**Exercise aim**
Extract precisely the lines that run from the line containing "(1.00 s to 2.00 s)" to the end of the records below, with both ends included and pictures omitted.

**Given information**
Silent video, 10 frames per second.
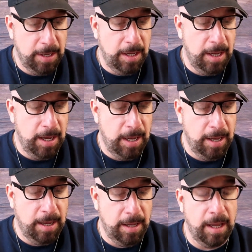
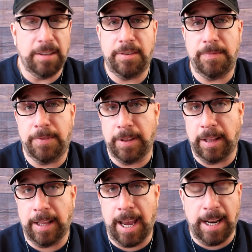For the
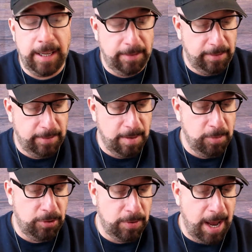ladies, a
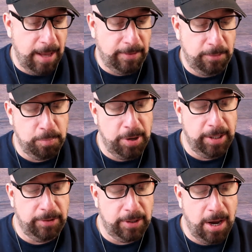summer dress,
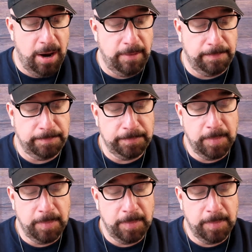spring skirt,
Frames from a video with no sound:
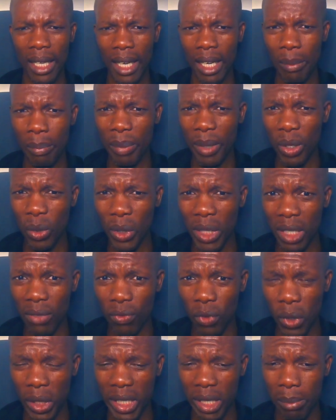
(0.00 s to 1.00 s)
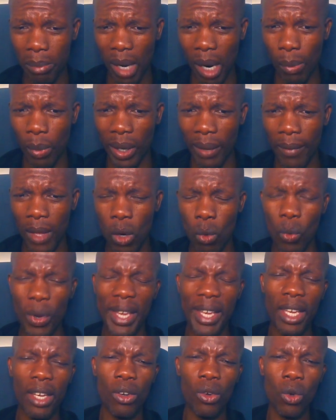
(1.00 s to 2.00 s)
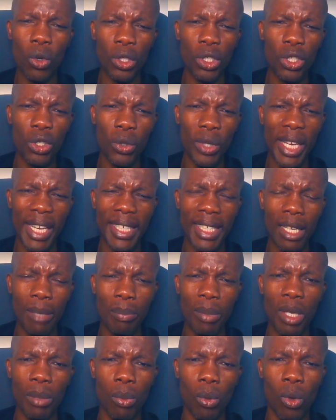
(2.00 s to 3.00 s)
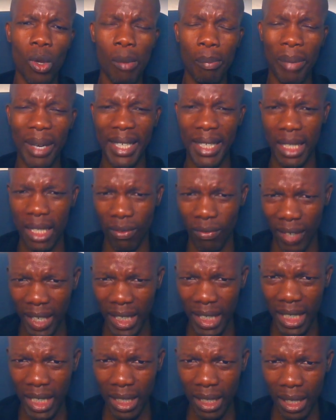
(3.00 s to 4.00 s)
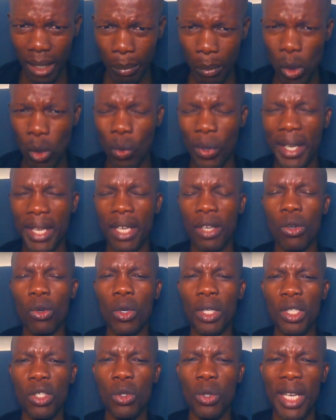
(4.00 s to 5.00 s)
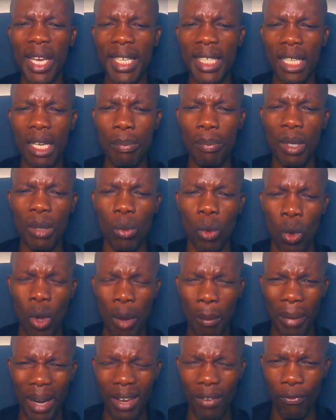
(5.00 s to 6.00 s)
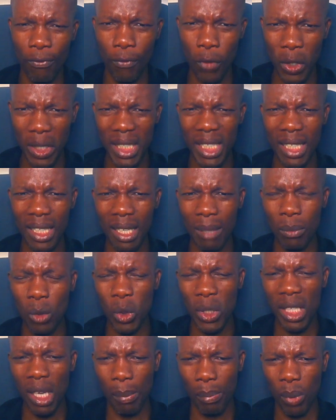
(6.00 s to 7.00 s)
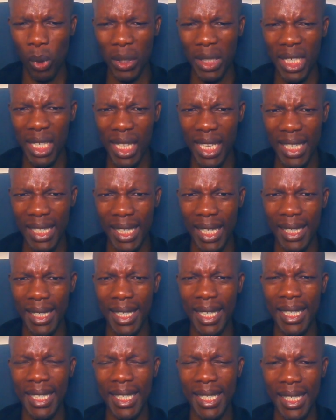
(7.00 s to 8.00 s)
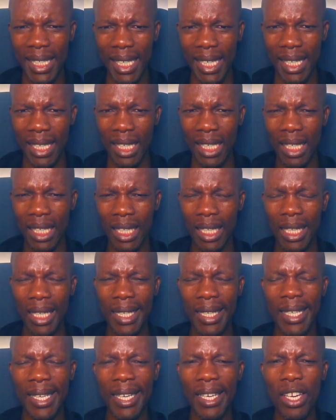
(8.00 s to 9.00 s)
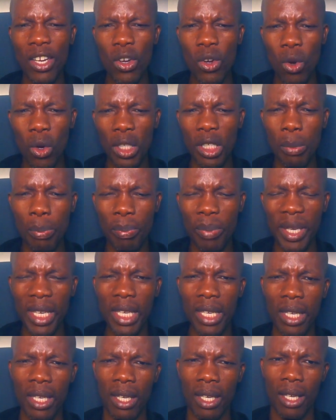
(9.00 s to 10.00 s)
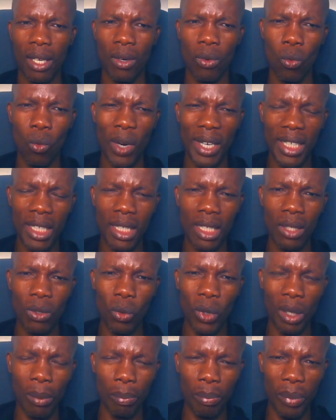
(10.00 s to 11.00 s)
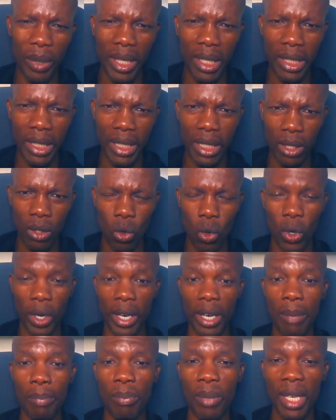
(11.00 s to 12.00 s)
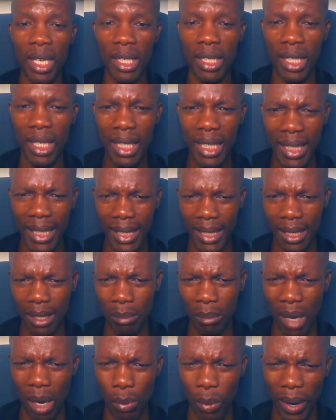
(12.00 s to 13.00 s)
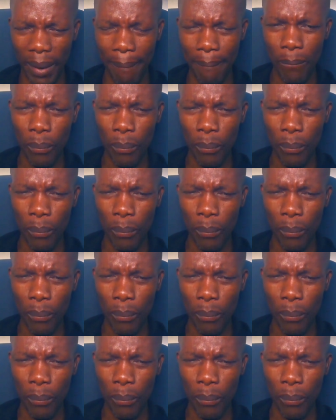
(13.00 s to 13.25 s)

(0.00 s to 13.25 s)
and beautiful Zimbabwe. We cannot unite a people by dividing them. We cannot unite a people by forcing them to support things that they see cannot be what will build or rebuild Zimbabwe.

**The completed task**
(1.00 s to 2.00 s)
(2.00 s to 3.00 s)
(3.00 s to 4.00 s)
(4.00 s to 5.00 s)
(5.00 s to 6.00 s)
(6.00 s to 7.00 s)
(7.00 s to 8.00 s)
(8.00 s to 9.00 s)
(9.00 s to 10.00 s)
(10.00 s to 11.00 s)
(11.00 s to 12.00 s)
(12.00 s to 13.00 s)
(13.00 s to 13.25 s)

(0.00 s to 13.25 s)
and beautiful Zimbabwe. We cannot unite a people by dividing them. We cannot unite a people by forcing them to support things that they see cannot be what will build or rebuild Zimbabwe.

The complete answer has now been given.